_DATASET RECORDS_

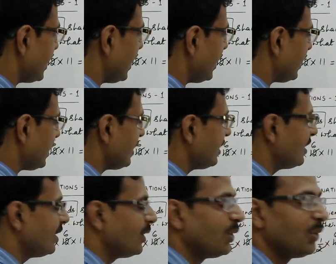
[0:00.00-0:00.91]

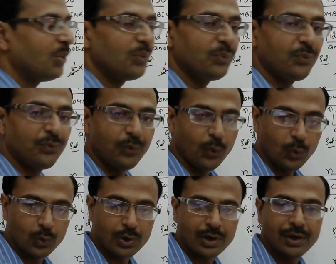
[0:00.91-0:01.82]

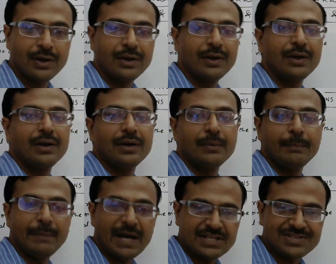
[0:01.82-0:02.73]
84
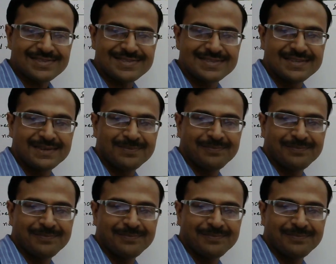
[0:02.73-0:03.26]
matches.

_PROBLEM STATEMENT_
Return the data verbatim, leaving out the pictures it holds.

_EXERCISE RESPONSE_
[0:00.00-0:00.91]

[0:00.91-0:01.82]

[0:01.82-0:02.73]
84
[0:02.73-0:03.26]
matches.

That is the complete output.